[[ DATA EXTRACT, beginning ]]

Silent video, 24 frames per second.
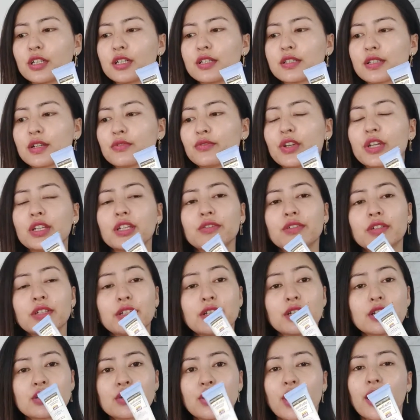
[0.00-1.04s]
is available in
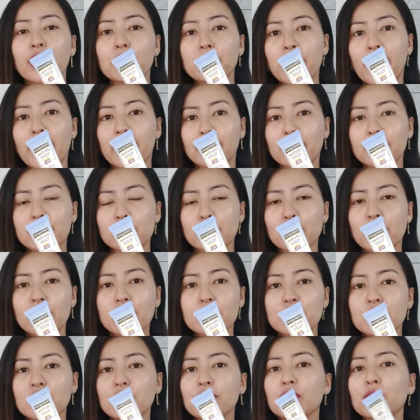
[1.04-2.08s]
a trial pack as well,
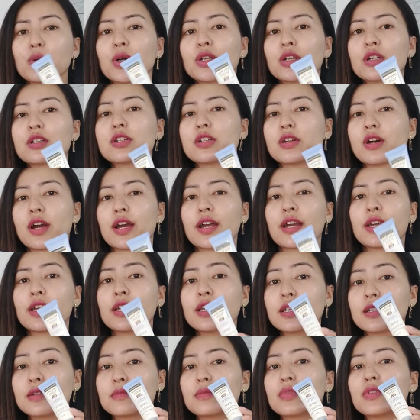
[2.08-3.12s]
so if you want to
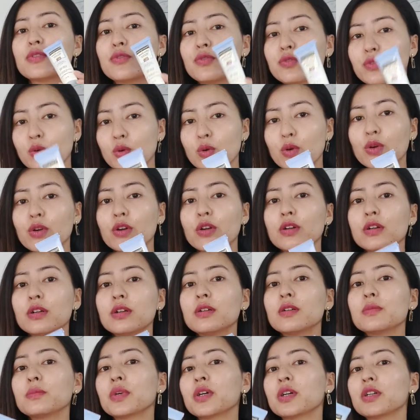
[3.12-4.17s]
try before
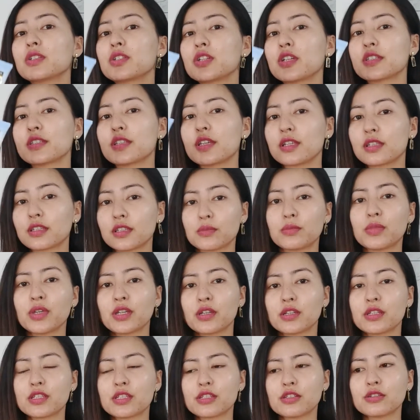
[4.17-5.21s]
purchasing the
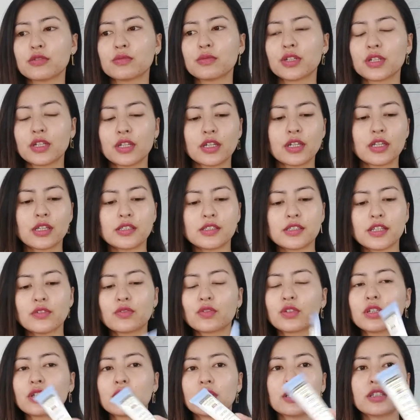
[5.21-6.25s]
bigger tube,
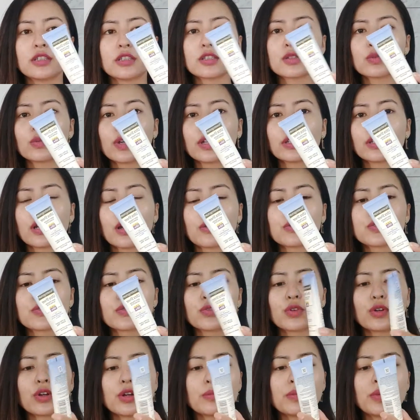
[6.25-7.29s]
definitely this one comes
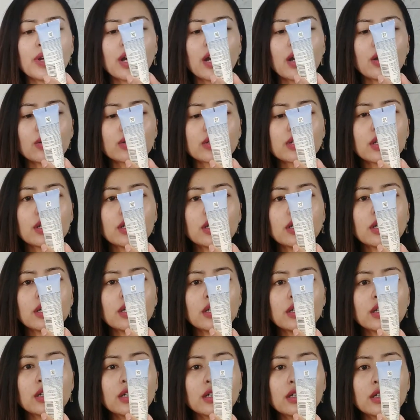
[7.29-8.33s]
for about
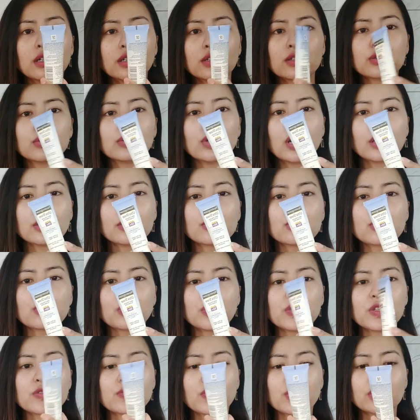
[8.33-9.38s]
200
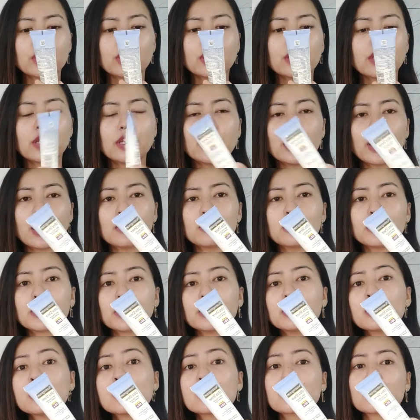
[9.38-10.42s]
rupees for 30
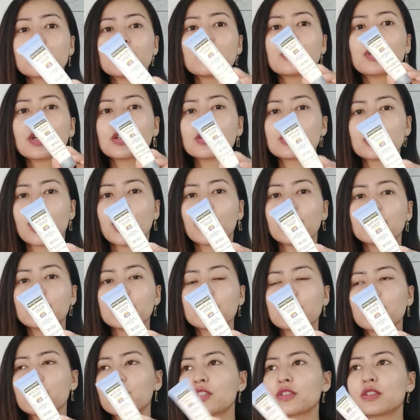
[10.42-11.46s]
ml, so you can try
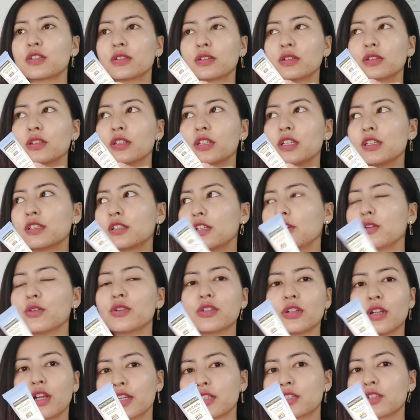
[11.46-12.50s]
this, which is easily going
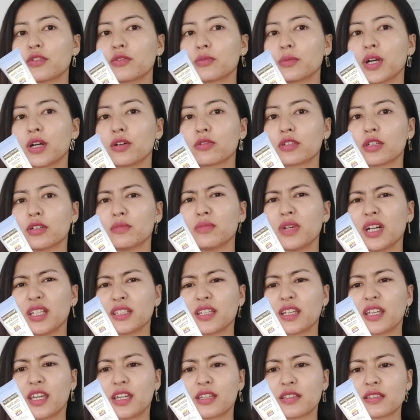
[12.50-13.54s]
to last you about a month,
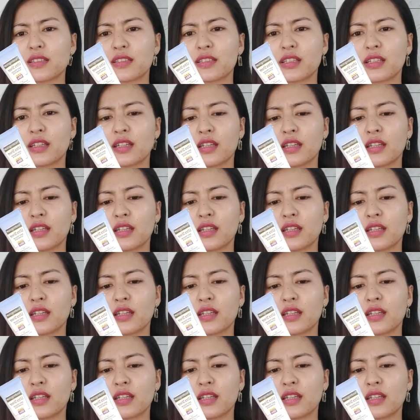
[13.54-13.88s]
I guess.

[[ DATA EXTRACT, end ]]

> [EXERCISE AIM]
Set down every entry exactly; omit the pictures.

> [RESPONSE TO THE TASK]
Silent video, 24 frames per second.
[0.00-1.04s]
is available in
[1.04-2.08s]
a trial pack as well,
[2.08-3.12s]
so if you want to
[3.12-4.17s]
try before
[4.17-5.21s]
purchasing the
[5.21-6.25s]
bigger tube,
[6.25-7.29s]
definitely this one comes
[7.29-8.33s]
for about
[8.33-9.38s]
200
[9.38-10.42s]
rupees for 30
[10.42-11.46s]
ml, so you can try
[11.46-12.50s]
this, which is easily going
[12.50-13.54s]
to last you about a month,
[13.54-13.88s]
I guess.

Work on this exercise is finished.